• Extracted data
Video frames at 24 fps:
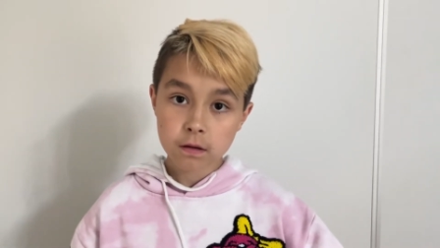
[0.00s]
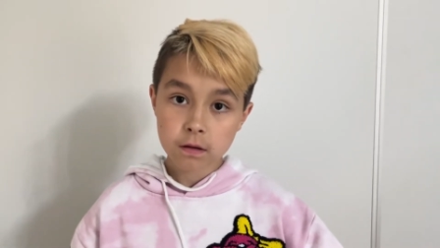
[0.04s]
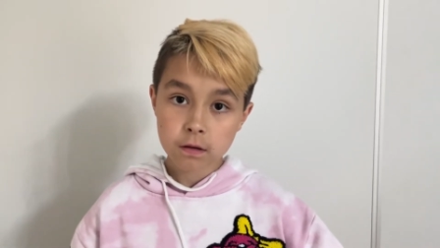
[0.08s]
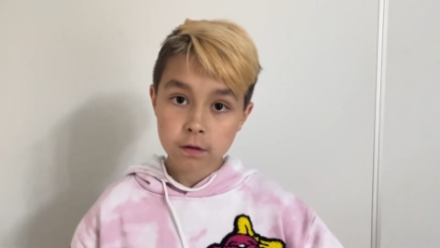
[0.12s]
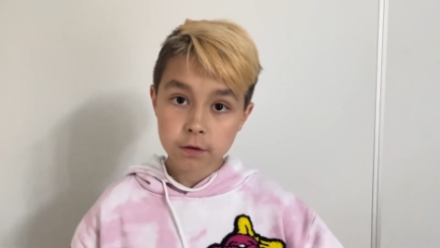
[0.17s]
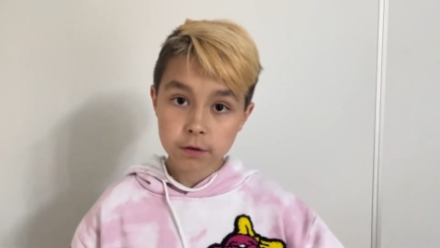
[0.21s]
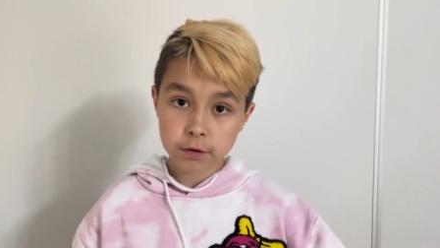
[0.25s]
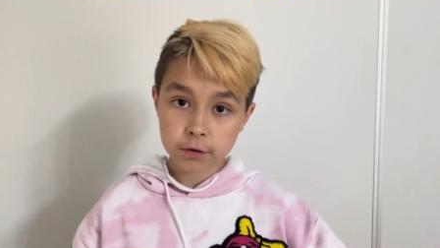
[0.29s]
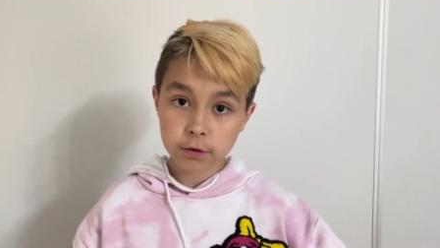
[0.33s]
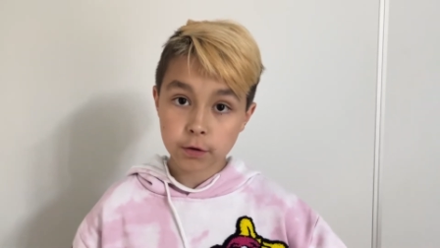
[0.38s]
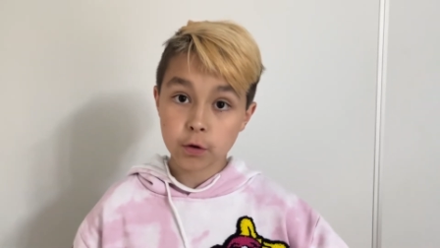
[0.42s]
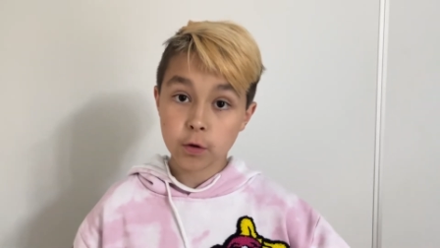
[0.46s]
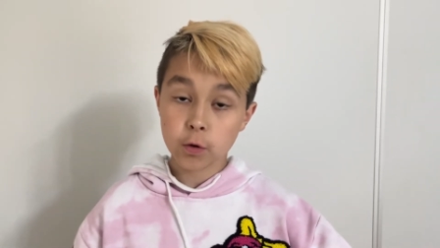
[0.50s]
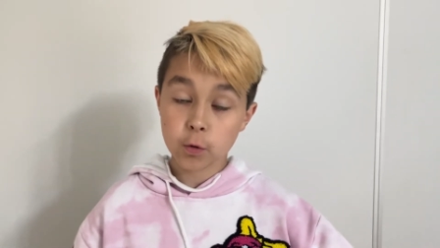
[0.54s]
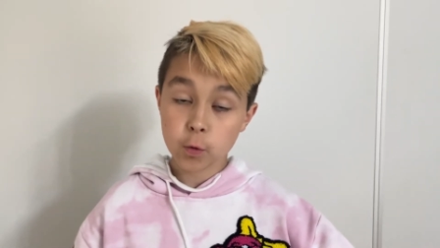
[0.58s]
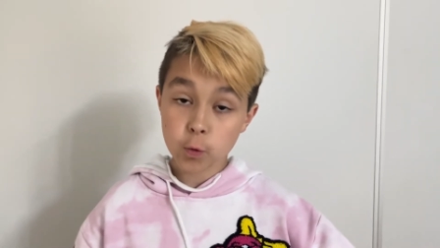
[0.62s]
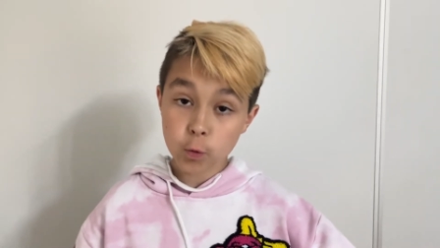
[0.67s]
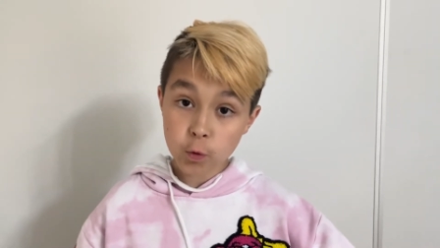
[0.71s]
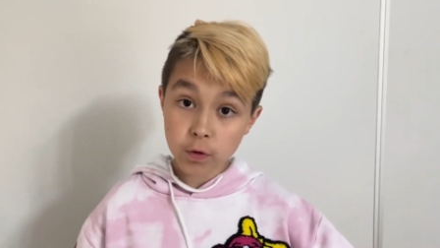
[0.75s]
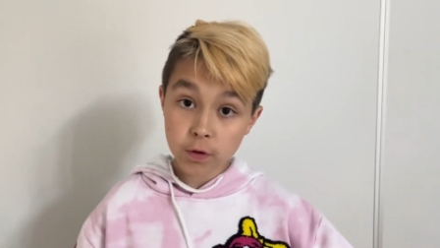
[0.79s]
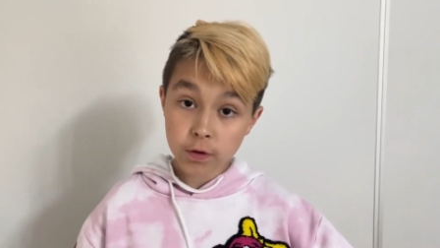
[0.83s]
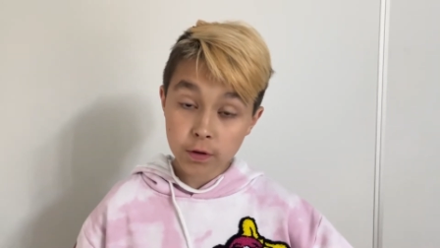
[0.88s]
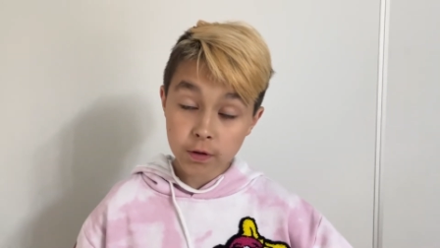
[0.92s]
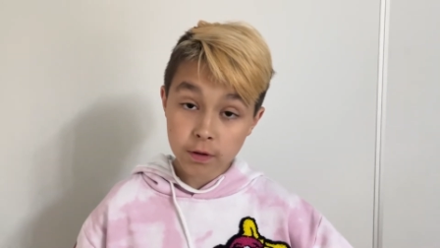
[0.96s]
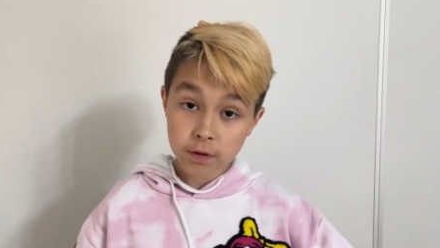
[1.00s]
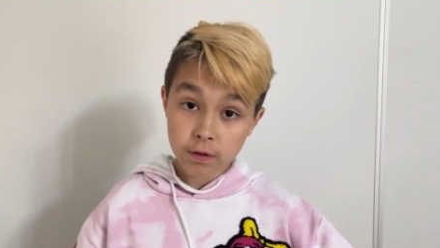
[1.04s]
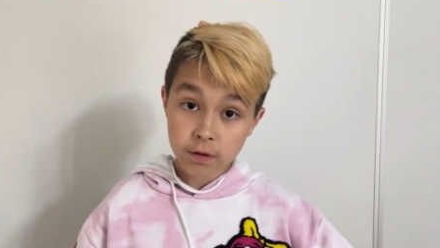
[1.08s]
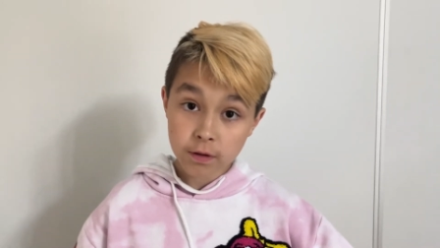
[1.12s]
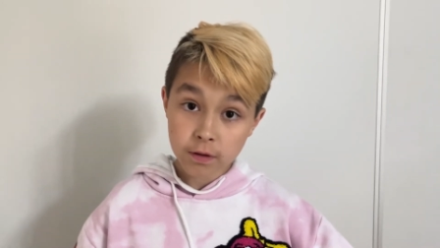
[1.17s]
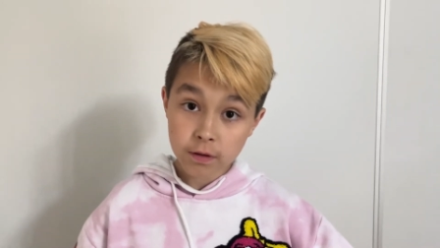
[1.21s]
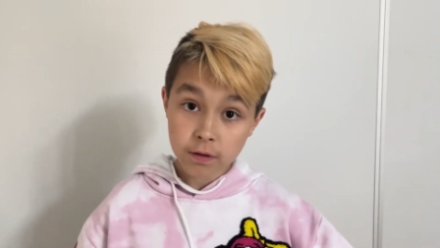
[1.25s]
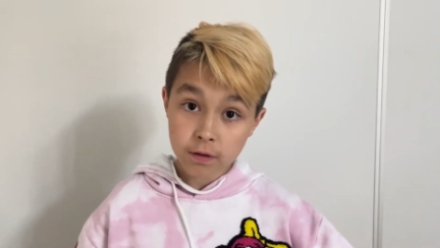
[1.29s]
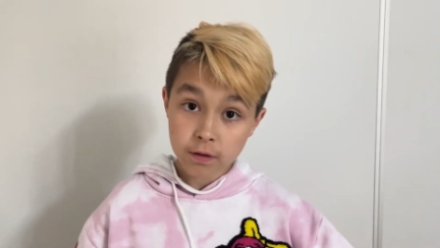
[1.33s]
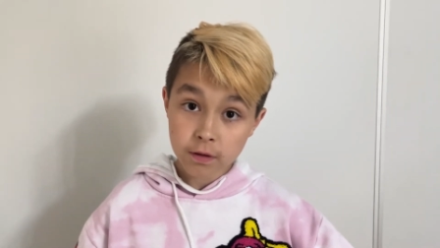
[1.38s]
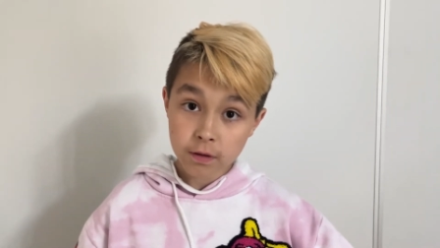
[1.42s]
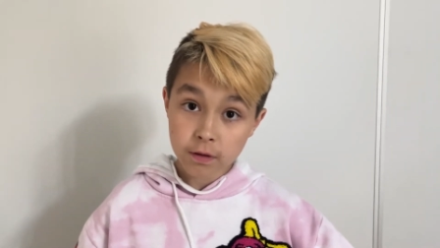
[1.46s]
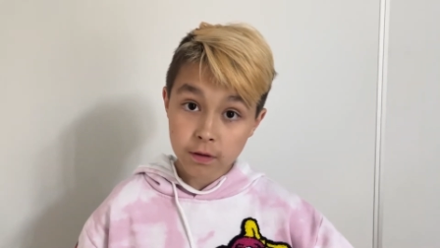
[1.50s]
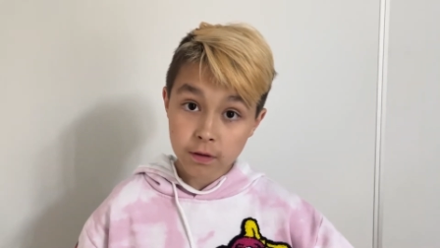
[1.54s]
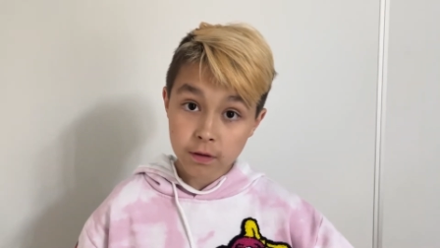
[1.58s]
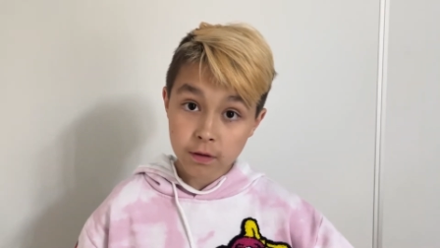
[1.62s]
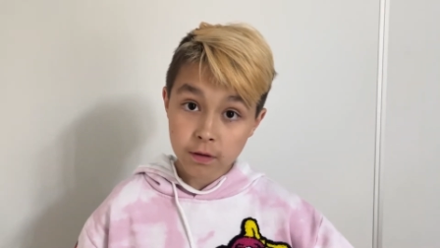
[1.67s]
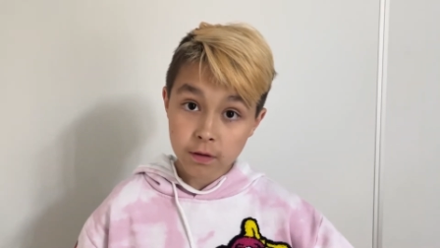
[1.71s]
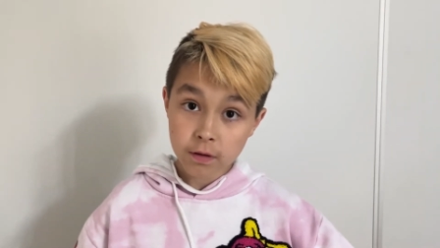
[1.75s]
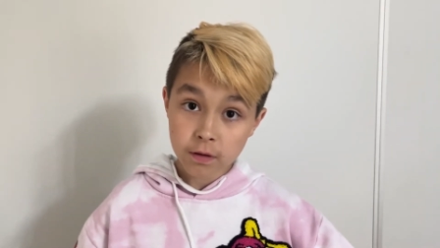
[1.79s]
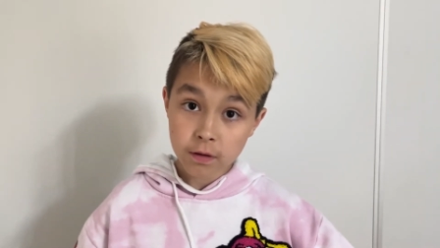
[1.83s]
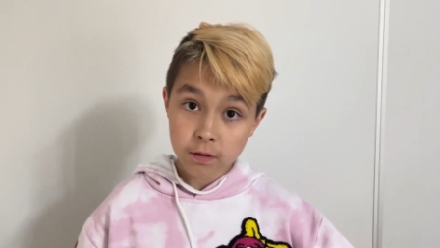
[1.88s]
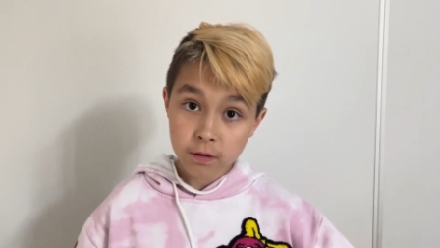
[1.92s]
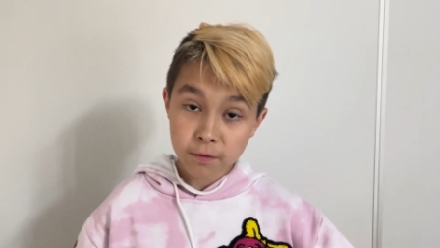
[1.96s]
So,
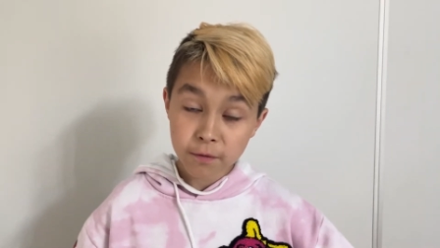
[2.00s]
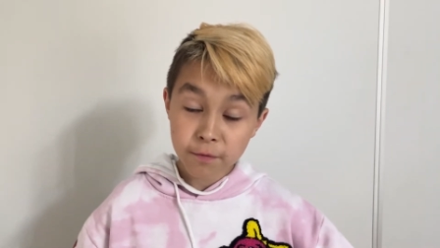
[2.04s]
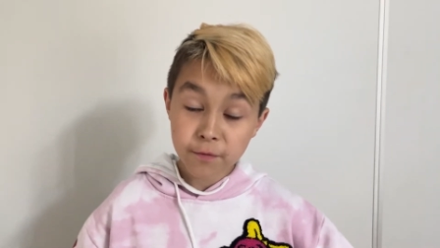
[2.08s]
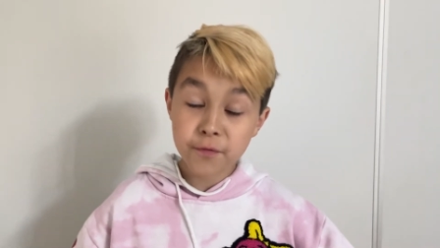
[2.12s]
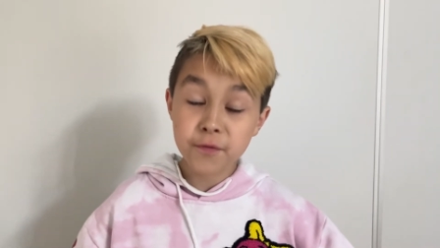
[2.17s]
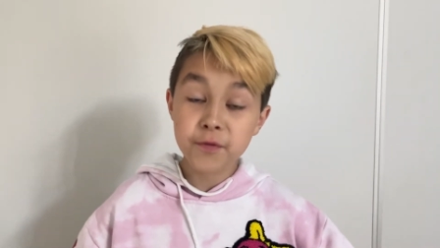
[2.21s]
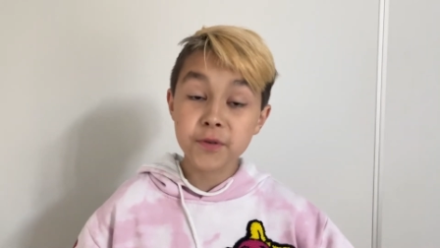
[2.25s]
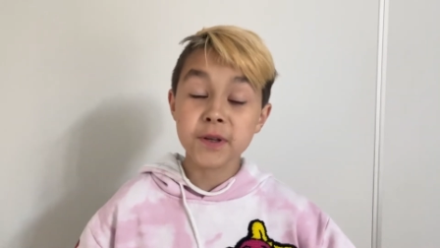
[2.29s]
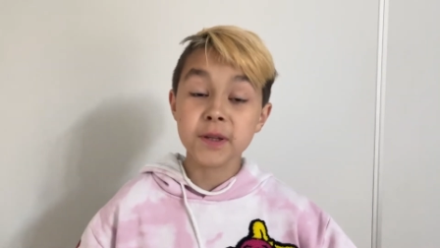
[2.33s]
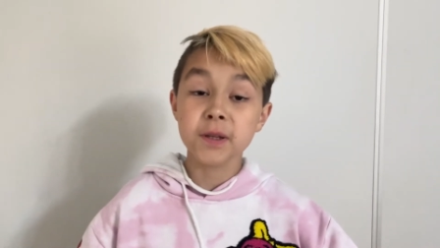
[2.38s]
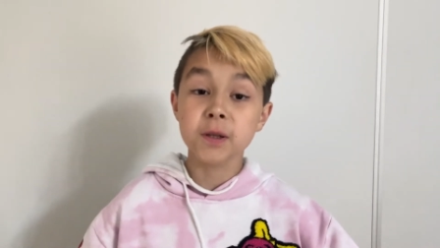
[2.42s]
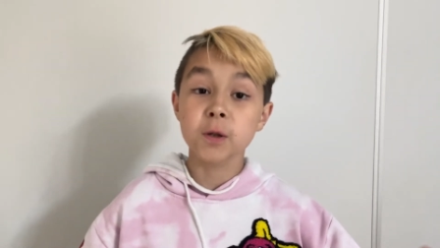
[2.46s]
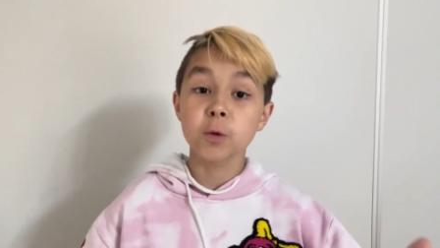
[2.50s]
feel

• Aim of the task
Exclude the pictures, and transcribe all of the material exactly.

• Result of this task
Video frames at 24 fps:
[0.00s]
[0.04s]
[0.08s]
[0.12s]
[0.17s]
[0.21s]
[0.25s]
[0.29s]
[0.33s]
[0.38s]
[0.42s]
[0.46s]
[0.50s]
[0.54s]
[0.58s]
[0.62s]
[0.67s]
[0.71s]
[0.75s]
[0.79s]
[0.83s]
[0.88s]
[0.92s]
[0.96s]
[1.00s]
[1.04s]
[1.08s]
[1.12s]
[1.17s]
[1.21s]
[1.25s]
[1.29s]
[1.33s]
[1.38s]
[1.42s]
[1.46s]
[1.50s]
[1.54s]
[1.58s]
[1.62s]
[1.67s]
[1.71s]
[1.75s]
[1.79s]
[1.83s]
[1.88s]
[1.92s]
[1.96s]
So,
[2.00s]
[2.04s]
[2.08s]
[2.12s]
[2.17s]
[2.21s]
[2.25s]
[2.29s]
[2.33s]
[2.38s]
[2.42s]
[2.46s]
[2.50s]
feel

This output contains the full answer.